I wish there was an eraser for life.

Something to erase all of this strife.

All these mistakes, cutting me like a knife.

I may as well bow down to the reaper's scythe.


I cannot change the things that I said.

The things that fill me with absolute dread.

Constant wrongs running through my head.

So many, I just wish I were dead.


These thoughts never stop, they won't leave me alone.

I feel like they're cutting me down to the bone.

Reminiscing the rhyme of stick and stone.

All these mistakes, I wish I could atone.
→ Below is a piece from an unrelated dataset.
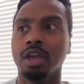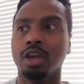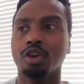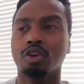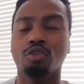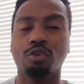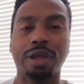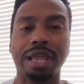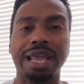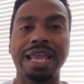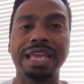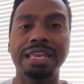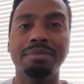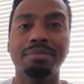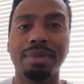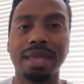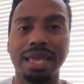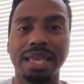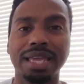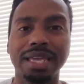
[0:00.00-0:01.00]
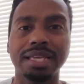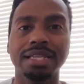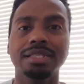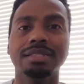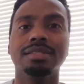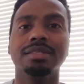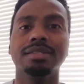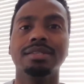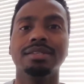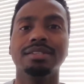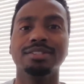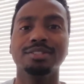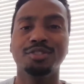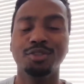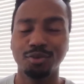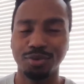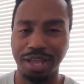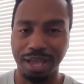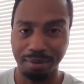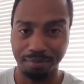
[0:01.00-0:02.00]
Green means
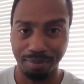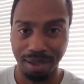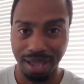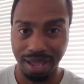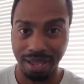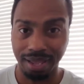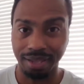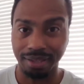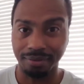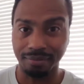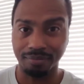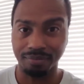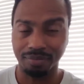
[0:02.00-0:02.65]
do not buy.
I didn't mean what I said, I want to take it back.

Oh god, I'm having a panic attack.

Forced to face everything that I lack.

Life has just given me a very hard smack.


I see them laughing, I see them smile.

I wish I could do that for a while.

Instead I stare down at the white bathroom tile.

Being splattered with red, because that's my style.


Tears streaming down my face, me screaming out why.

That feeling of only wanting to die.

In reality, that feeling is a lie.

But I can't say that, my lips are tied.


I look in the mirror, faults all I see.

Everything that I will never be.

My doubts surrounding me like a sea.

...Is this really me?


You can't fix what's already broken.

The feeling in me has once again awoken.

The only friend I have has already spoken.

I can't help but listen, my opinion a useless token.


Anxiety is the one holding the scythe.

Anxiety causes endless strife.

Anxiety cuts me like a knife.

Anxiety will be the end of my life.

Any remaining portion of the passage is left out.